PROBLEM TO SOLVE
Drop every picture, then transcribe the remaining data exactly.

____ ENTRIES SHOWN

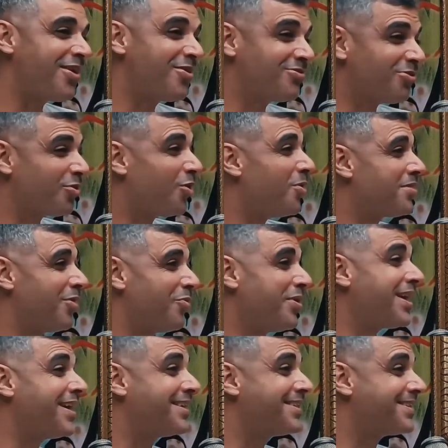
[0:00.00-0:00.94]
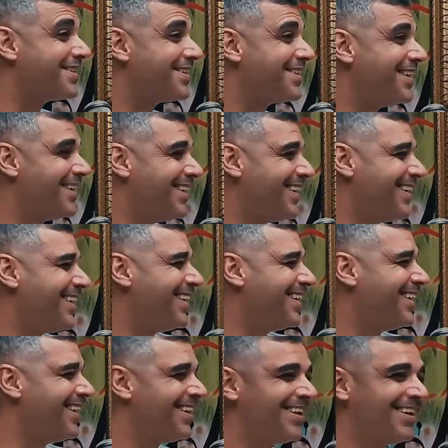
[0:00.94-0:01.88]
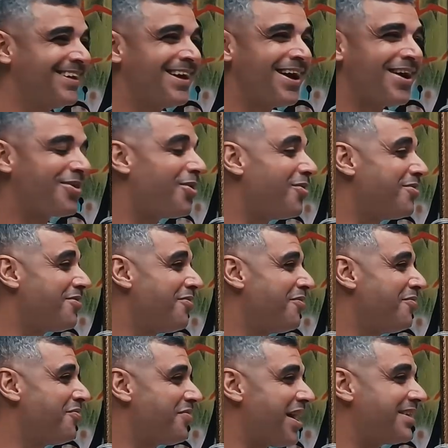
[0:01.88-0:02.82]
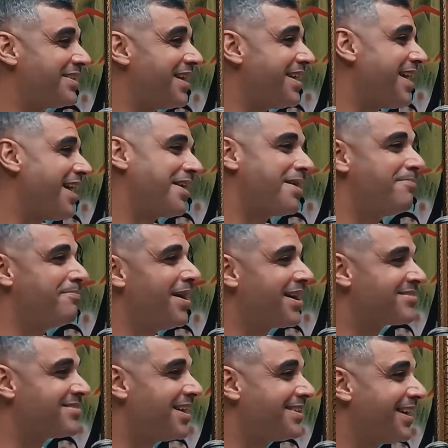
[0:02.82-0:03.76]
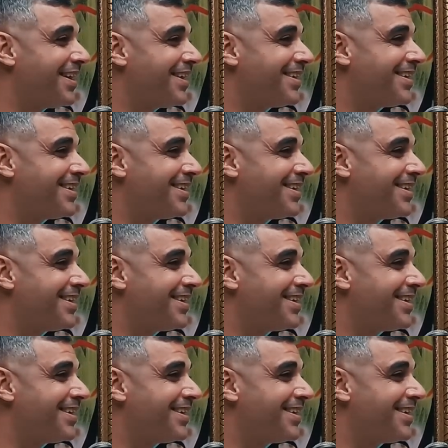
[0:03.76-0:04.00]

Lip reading: I used to go on the weekend. I go Friday, I come back Sunday.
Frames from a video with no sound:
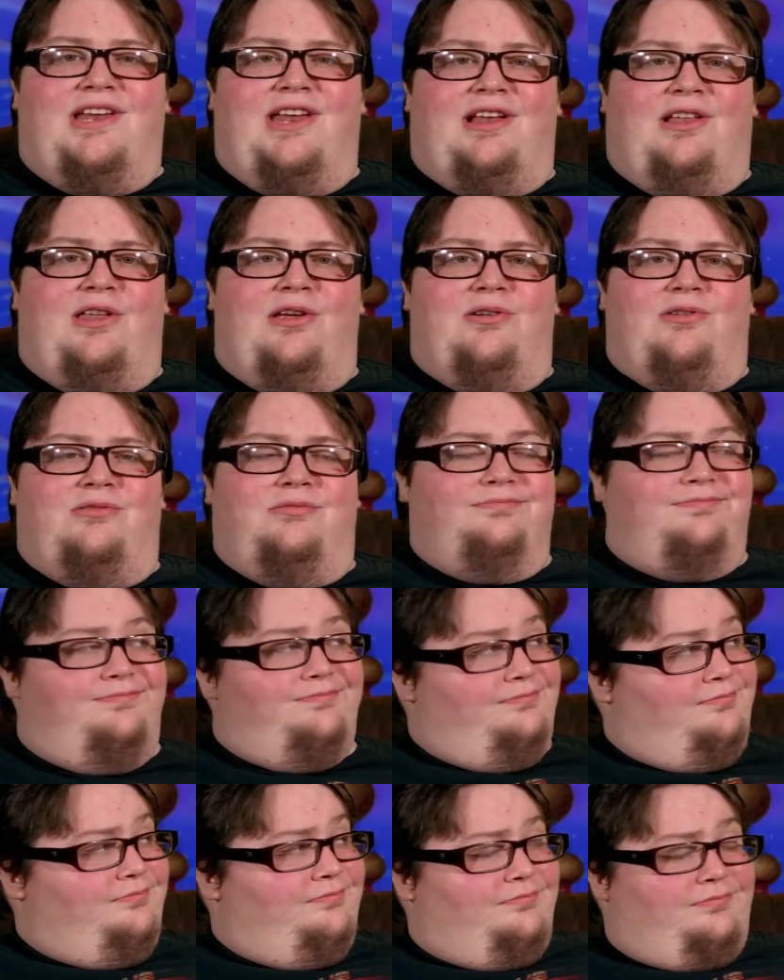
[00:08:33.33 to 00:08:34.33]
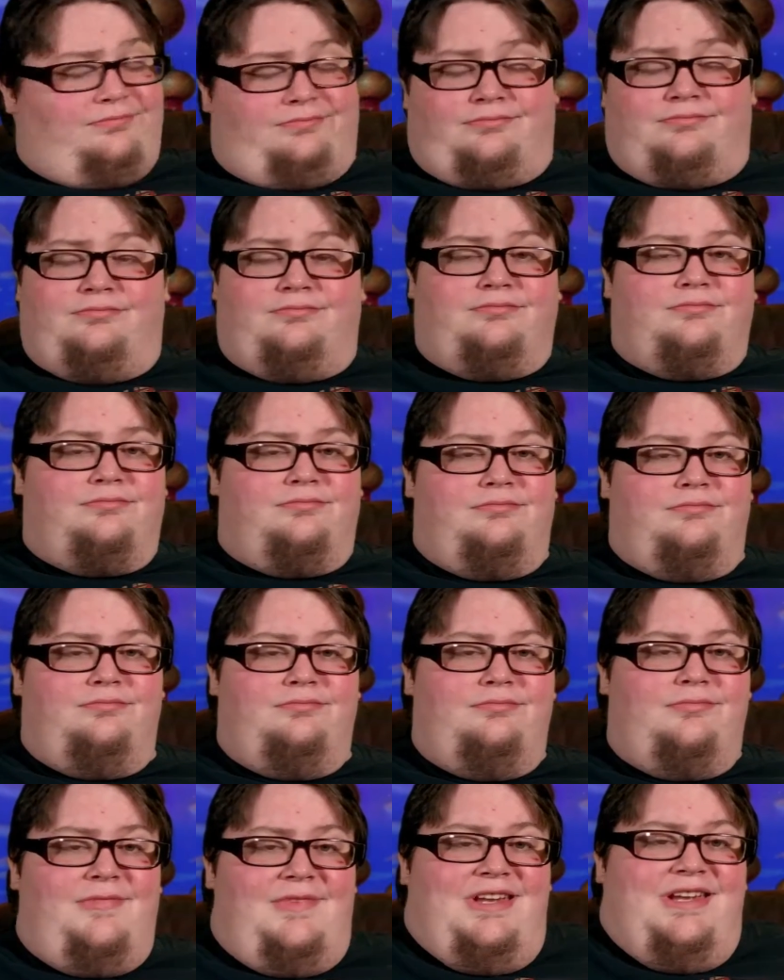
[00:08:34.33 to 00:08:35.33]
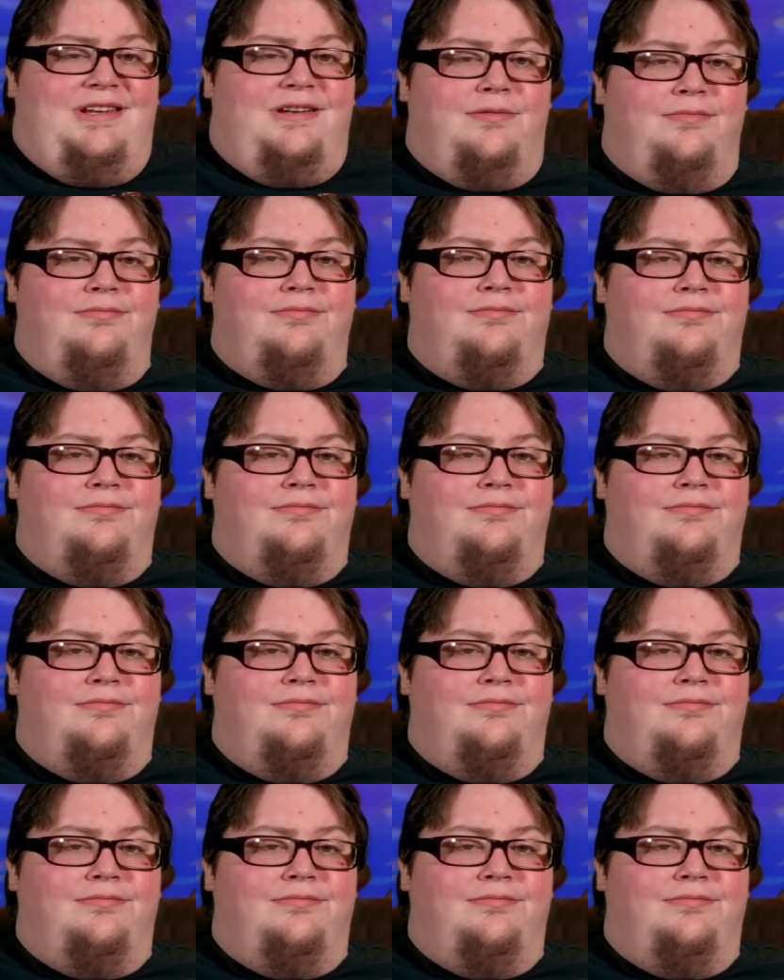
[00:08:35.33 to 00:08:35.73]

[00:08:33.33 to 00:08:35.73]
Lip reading: and alone. Yeah.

________

PROBLEM SOLUTION
[0:00.00-0:00.94]
[0:00.94-0:01.88]
[0:01.88-0:02.82]
[0:02.82-0:03.76]
[0:03.76-0:04.00]

Lip reading: I used to go on the weekend. I go Friday, I come back Sunday.
Frames from a video with no sound:
[00:08:33.33 to 00:08:34.33]
[00:08:34.33 to 00:08:35.33]
[00:08:35.33 to 00:08:35.73]

[00:08:33.33 to 00:08:35.73]
Lip reading: and alone. Yeah.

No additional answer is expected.